Quote One: Fernando Mendoza on Indiana
Fernando Mendoza, after being selected #1 overall by the Las Vegas Raiders: ‘I knew Indiana could win a national championship the day Curt Cignetti accepted the job. I told my dad on the phone. He said let's see. We saw.’ The line is unusual because it implies Mendoza decided Indiana was a championship-capable program before he transferred there from California — a level of foresight that NFL evaluators have already begun to factor into how they read his college decision-making. Mendoza followed up the comment by giving credit to Cignetti specifically for the program's national-title run. The Cardinals' analytics department reportedly highlighted the quote as evidence of long-horizon evaluation skill.

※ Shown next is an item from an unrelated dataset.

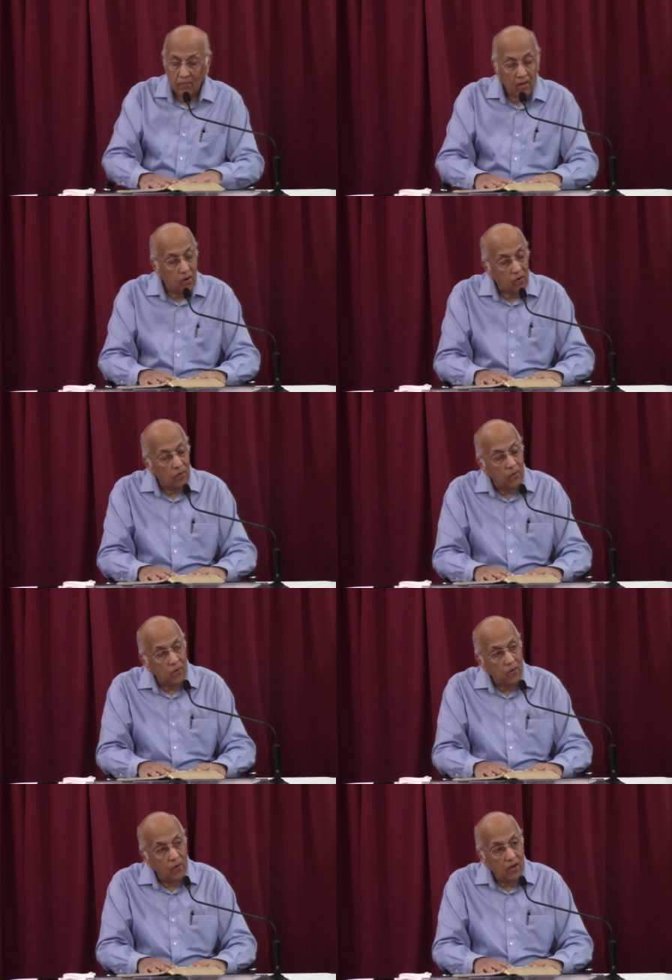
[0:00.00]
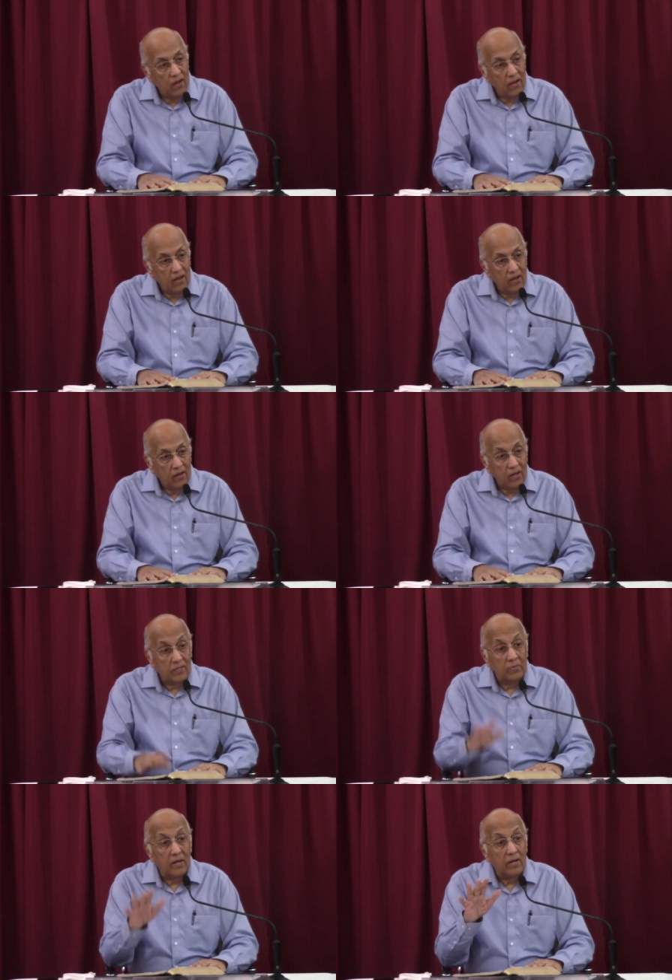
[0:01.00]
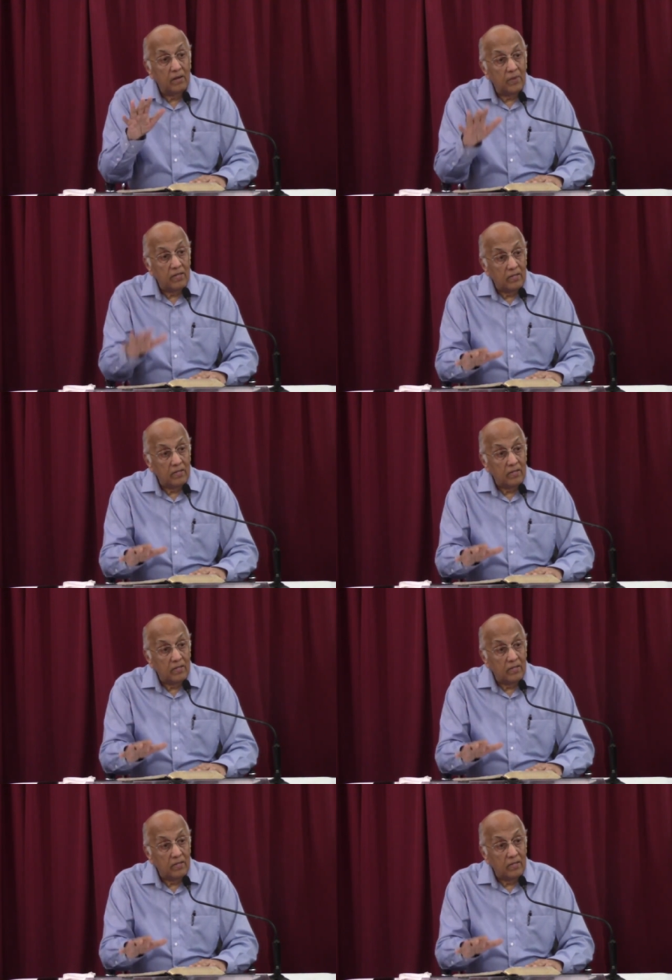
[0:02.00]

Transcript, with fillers: No, it's done by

Quote Two: Mansoor Delane to KC
Mansoor Delane, after being selected #6 overall by the Kansas City Chiefs in a trade-up from #9: ‘I'm going to make Patrick Mahomes throw to the boundary side every snap. He doesn't like throwing to the boundary side. I asked the offensive guys at Senior Bowl.’ The line revealed unusual film-room work — Delane had specifically interrogated Senior Bowl participants about Mahomes's read tendencies, then translated that into a public statement about how he intends to play. The Chiefs' coaching staff has reportedly already begun to use the quote as a teaching example of how a CB1 should approach a season-long opposition study.

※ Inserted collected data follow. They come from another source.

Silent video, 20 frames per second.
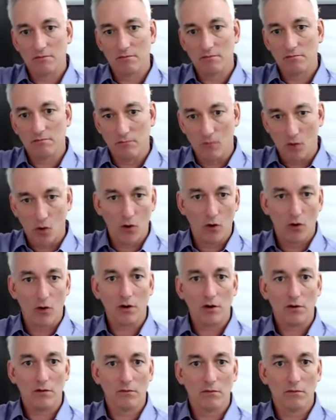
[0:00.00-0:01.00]

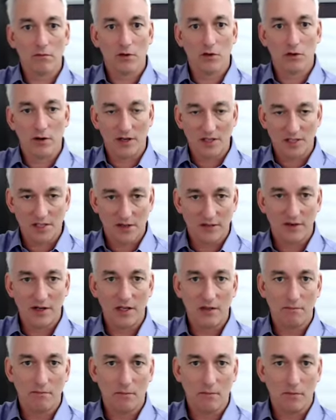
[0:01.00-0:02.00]
more creativity
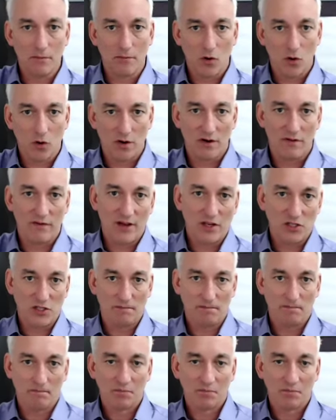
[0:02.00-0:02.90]
and more innovation?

Quote Three: Garrett Nussmeier on the Slide
Garrett Nussmeier, after being selected #249 by the Chiefs (after a 200-slot slide from his 2024 projected position): ‘The wait is the work. I had time to study every team's offense for three days. By Friday I knew which team I wanted. By Saturday morning I knew which team I needed. The Chiefs were both.’ The line — given approximately 10 minutes after the pick — was uncharacteristically polished for a player who had just experienced a public 48-hour collapse of his draft stock. Nussmeier has been described by multiple agents as the most articulate post-pick quote of the entire 2026 cycle.
Quote Four: Caleb Downs on Defense
Caleb Downs, after being selected #11 by the Dallas Cowboys: ‘Mike Zimmer told me he wants me to play free safety like I'm the eighth man in the box. That's the job. That's why I came to Dallas — because they're the only team that asked me to do that.’ The line revealed something specific about how Dallas's defensive coordinator structured the post-draft conversation: Downs apparently had pre-draft interviews with most of the top-15 teams, but only Mike Zimmer's Cowboys explicitly framed Downs as a hybrid run-defender. Most other teams pitched him as a deep-coverage Cover-1 free safety. The Cowboys won Downs's heart by asking him to play more like a linebacker.
Quote Five (The One Most Outlets Missed): Diego Pavia, Undrafted
Diego Pavia, after going undrafted entirely: ‘Twenty-five years from now, the kid who went 257 in this draft will be a backup. The kid who went undrafted in this draft will be a Hall of Famer. They told me that in junior college. I think they're right.’ The line — given to a Vanderbilt-area beat reporter approximately 30 minutes after the draft ended — has not yet appeared in any major national outlet's coverage. It deserves to. Brock Purdy, the famous Mr. Irrelevant of 2022, has already taken the league as a starting QB. Tom Brady went 199. Kurt Warner was undrafted. Pavia's quote, in two sentences, reframes the 2026 draft narrative in a way that no other single quote managed. Watch his career. The line will be the epigraph if he writes a book.